梵我一如の起源「哲学者シャーンディリヤ・ヴィディヤ」

日本では仏教徒が多いために、梵我一如は仏陀(釈迦)の教説だと誤解している人が多いのではないだろうか。仏教徒向けの宗教書では仏陀以外の教説は語らないであろうから、これは致し方ない。
宗教学や哲学の研究者向けの書物に目を通せば、梵我一如は当時の古代インドで広く信仰されていたブラフマン教(バラモン教)の奥義書に記載されているものであり、仏陀も当然に知っていたであろうとされる。真実を知るためには、宗教の垣根を越えなければならない。
日本においては仏教徒向けと研究者向けの書物が混在し、その区別がむずかしい実情もある。さらに古代は神話や伝説が生まれる時代である。古代の仏教徒が仏陀を神格化し、なんでもかんでも仏陀の功績にしてしまったり、当時の別の宗教の伝承を仏陀の物語としてすり替えてしまったりして、ますます真実がつかみにくい。
非二元(ノンデュアリティ)の起源を調べるため、ヒンドゥー教の情報を探したが、思いのほか骨を折った。インターネット上にほとんどなく、書籍も専門書となれば1万円近いものばかり。少ない情報からある程度、インドの六派哲学や時代の見込みを立てて、書籍を手に入れ目を通すという繰り返しとなった。

「梵我一如」を初めて語った人物

梵我一如を始めて語った人物は、紀元前8~前6世紀のシャーンディリヤ・ヴィディヤ(Sandilya Vidya)といわれる。しかし、ブラフマン教の聖典ヴェーダの奥義書ウパニシャッドのひとつ「チャーンドーギヤ・ウパニシャッド」にたった4節のみの記載しかない。

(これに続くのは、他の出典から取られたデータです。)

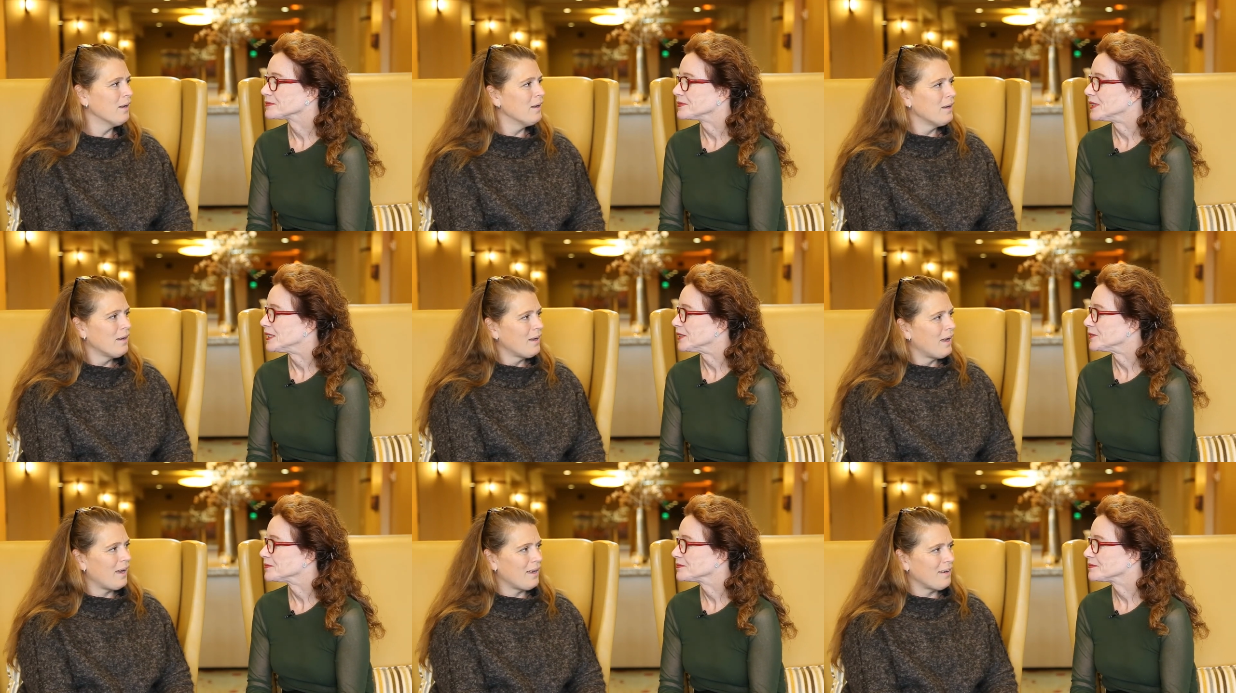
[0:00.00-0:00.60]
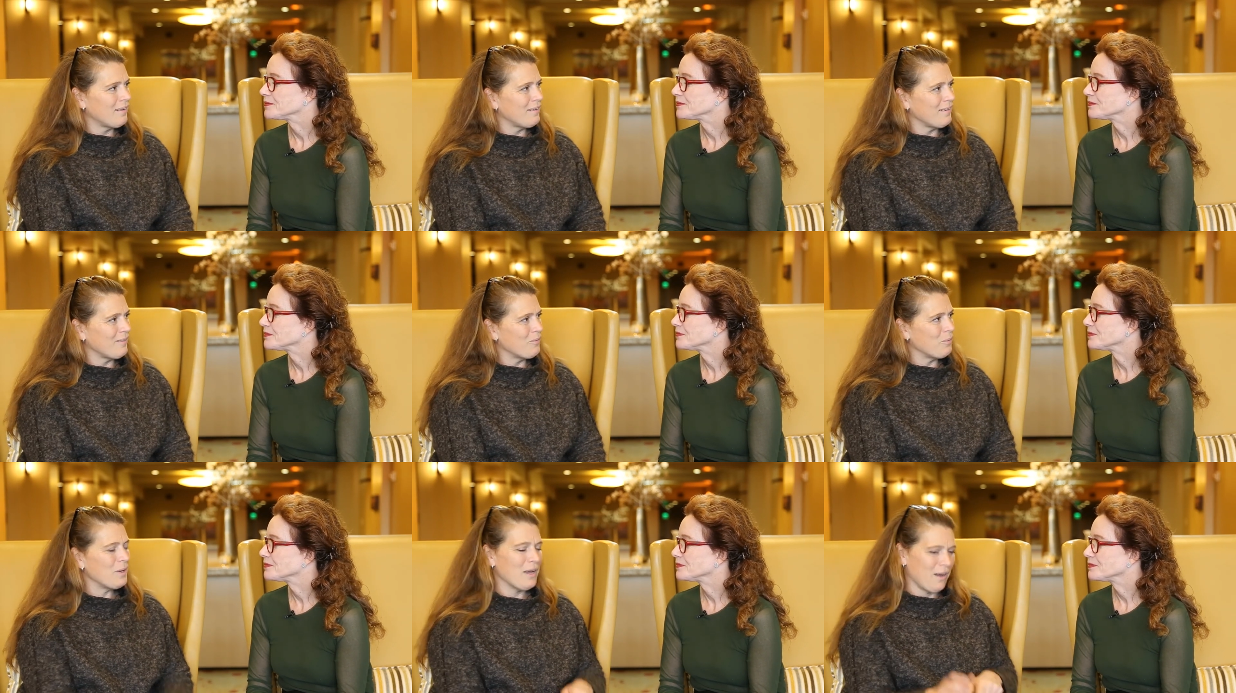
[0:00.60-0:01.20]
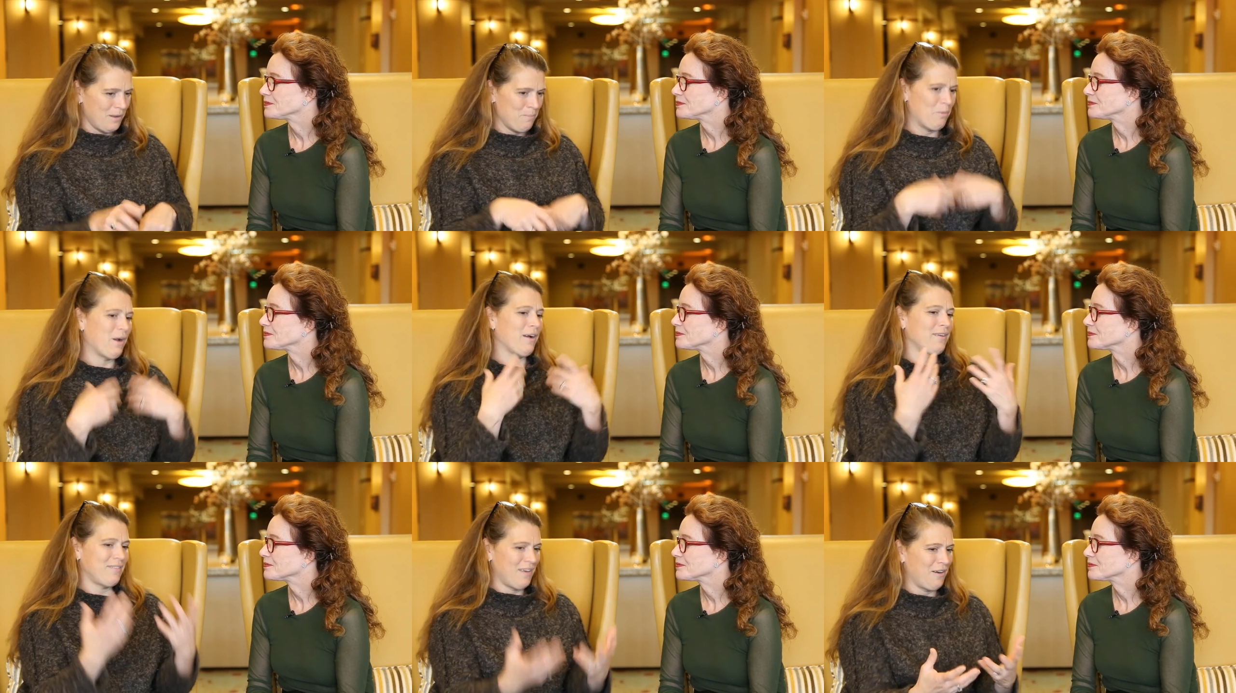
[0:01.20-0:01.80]
Speaker 1: Wow. And we
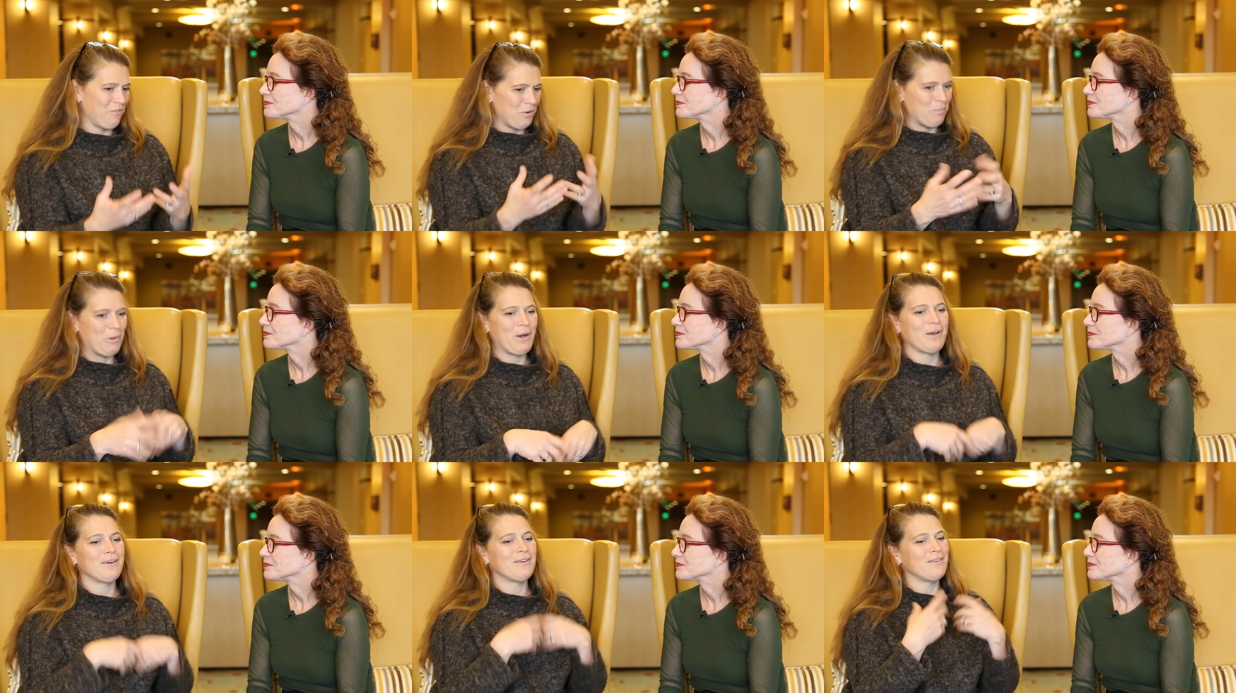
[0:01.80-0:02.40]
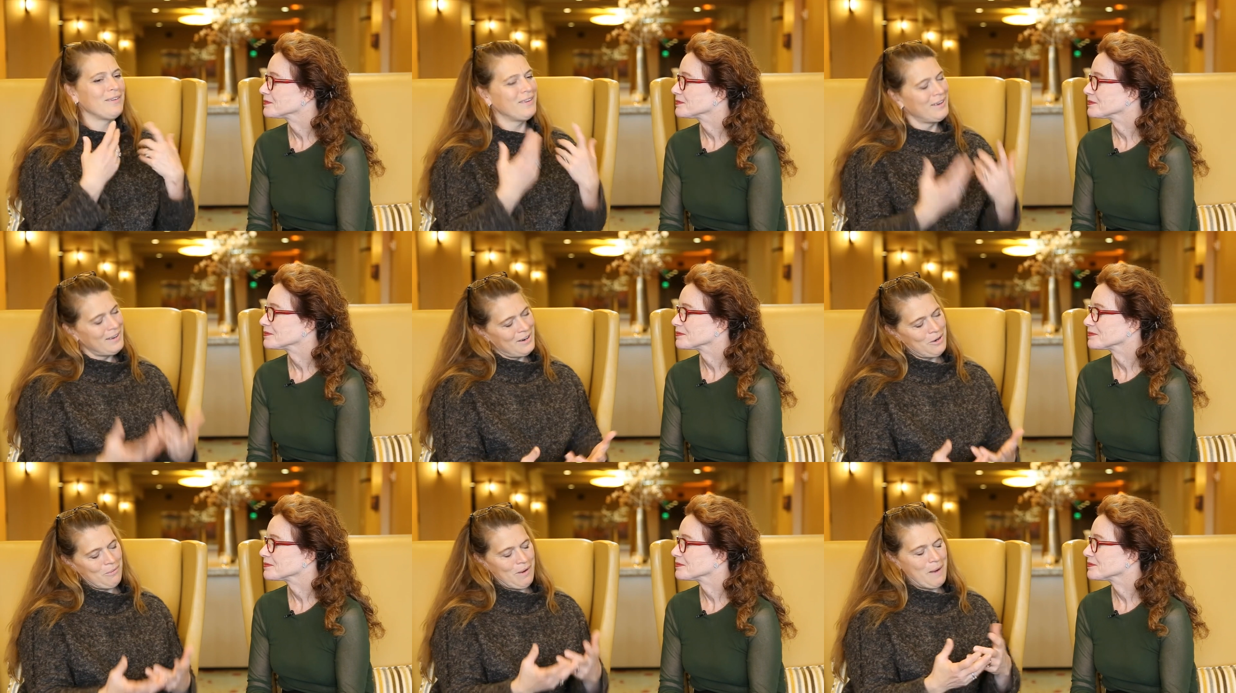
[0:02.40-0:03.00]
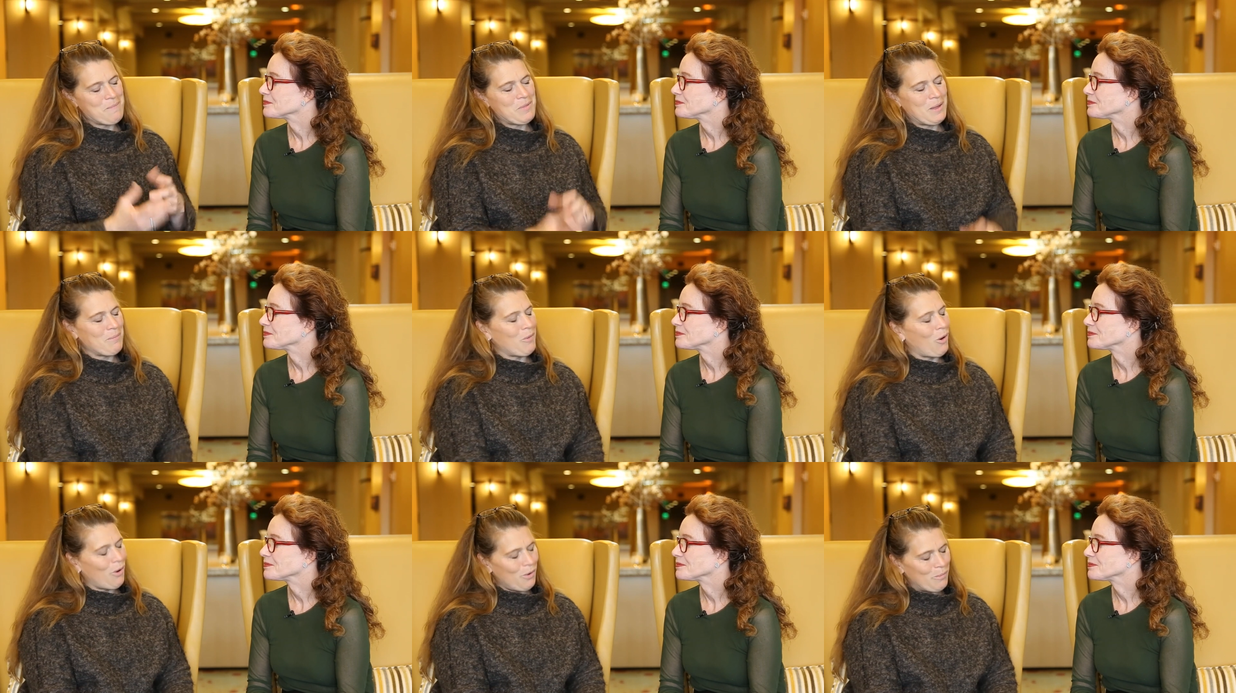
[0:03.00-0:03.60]
unbox every bottle wrap them
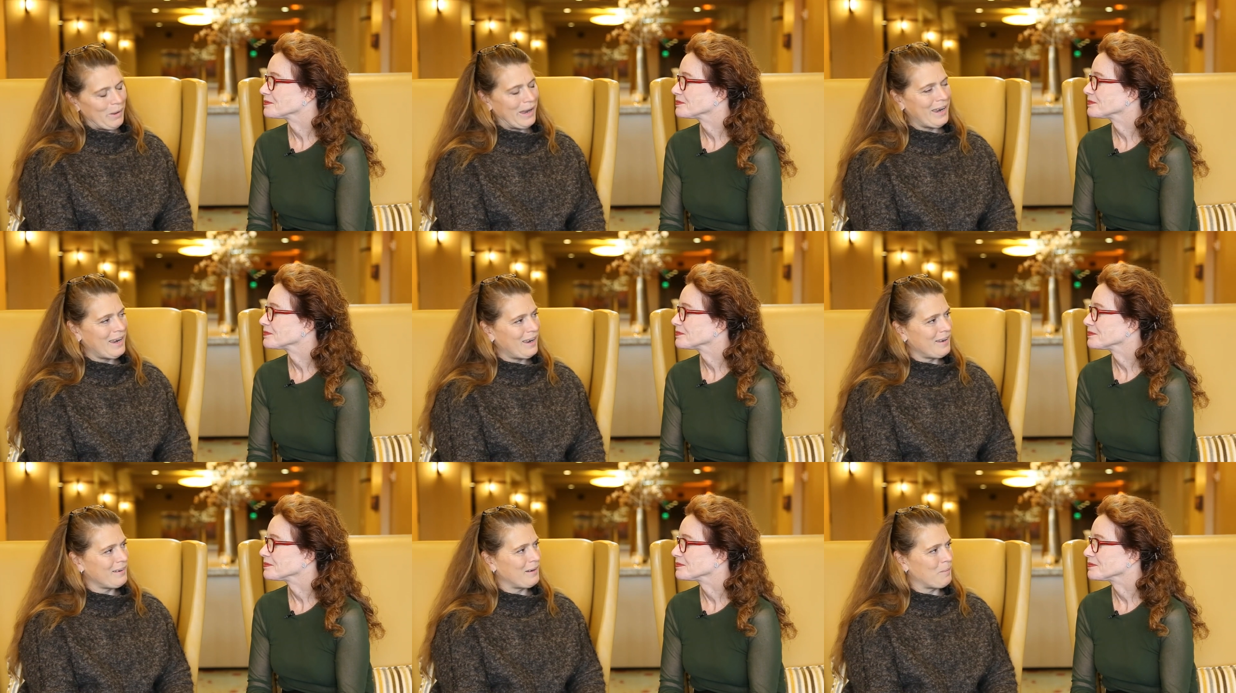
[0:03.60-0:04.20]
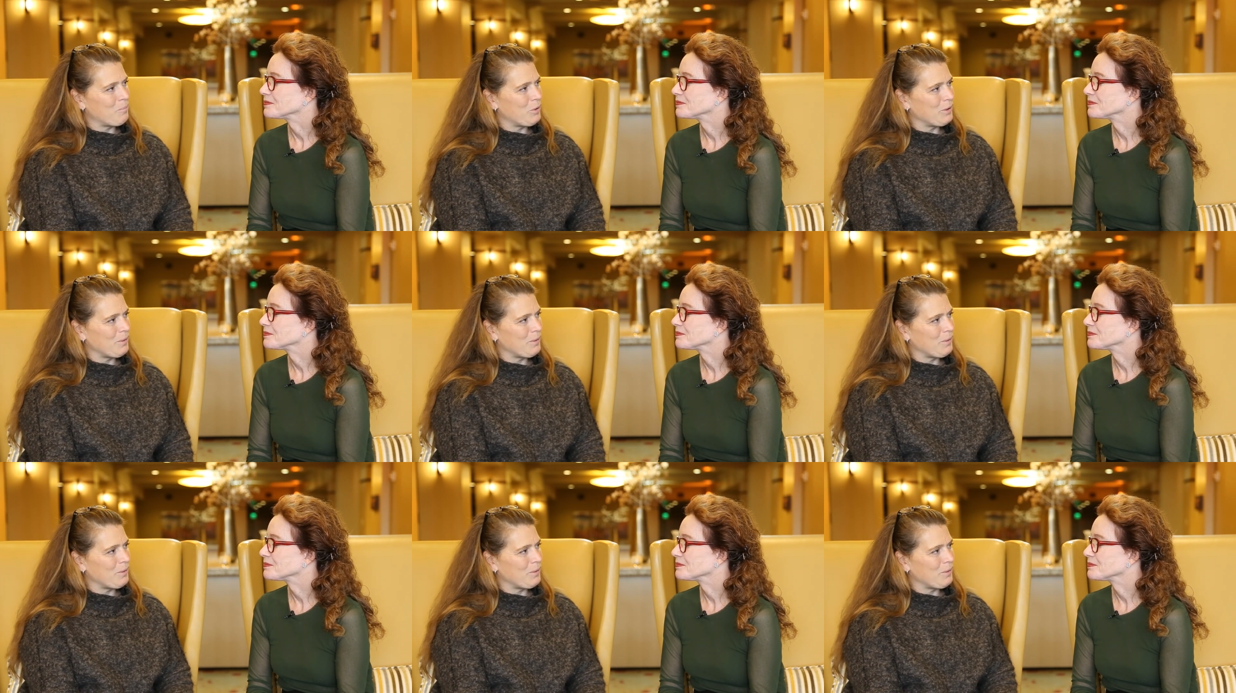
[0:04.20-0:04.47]
all by hand and put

シャーンディリヤの論説はひとえに「意向が梵我一如を実現する」の一言に集約できる。
「私のアートマン(我)はきび粒の核よりも極小で、天よりも大きい」と意向をもつと、死後にブラフマン(梵)に合一できるという。

「この世においてもつ意向のまま、この世を去った後も同じ意向をもつ」と記載があることから、生前に瞑想によってブラフマンと合一できた者は、死後もブラフマンと合一できると解釈できる。
4節の結びに「この世を去った後、それに合一したいという意向のある人は、この点に疑いをもたない」とあることがそれを裏付ける。

量子脳理論や量子コンピュータの理論との不思議な合致

そして、私が昨日投稿した記事「梵我一如と量子物理学」に掲載したさまざまな科学者たちの科学理論とシャーンディリヤの論説は不思議と合致する。
シャーンディリヤが「極小・微細で極大」と表現したアートマンはブラフマンでもあるといったが、身体の中にある極小・微細の素粒子ニュートリノと、それが偏在し宇宙全体が極大な量子コンピュータになることを当てはめると、「アートマン=ニュートリノ=宇宙=ブラフマン」と言い換えても矛盾がない。

シャーンディリヤは伝統的ヨーガの瞑想によって、「アートマン=ブラフマン」というインスピレーションを受けていたが、地球が丸いとも知らない古代である。目に見えない空気の存在も知らなかった。気息こそ生命エネルギーと信じて疑わなかった。
そんな彼にとって、「アートマンは極小・微細であり極大」と感じたとき、それはどうしてなのか、どうして矛盾しているのかは説明できなかったであろう。「瞑想してブラフマンと合一している者はそれを疑わない」と言うことしかできなかった。とにかくそう感じるのだから仕方がない。20世紀に誕生した量子物理学がただでさえ一般科学者から狂っているといわれながら発展し、21世紀の最先端科学で量子コンピュータの研究開発によって、「脳は量子コンピュータである」と推測し、「宇宙も巨大な量子コンピュータである」と仮説を立てたが、現代の人類でさえも受け入れがたい事実なのだ。古代の哲学者がインスピレーションで受けていたことは驚異である。

「古代の宗教家の妄想で、一致はただの偶然だろう」と思われるかもしれない。
もしそうならば、宗教家の権威づけに語られたそれは、つじつま合わせをしないと権威づけが達成できない。つじつま合わせをせず、説得力がないままに誠実に理論を終わらせているところは、「感じたままに語った」にすぎないだろう。
さらに言えば、ブラフマン教の司祭が祭祀でなぜ効果があるのかを解明するために奥義書ウパニシャッドが書かれた事情もある。ブラフマン教の司祭が語っているのであれば権威づけも有用であろうが、奥義書に登場する哲学者は、ヨーガ行者に読まれれば済む話である。会社資料に例えれば「社外秘」のようなものだ。ますます権威づけの意味がない。実用的でなければならない事情があった。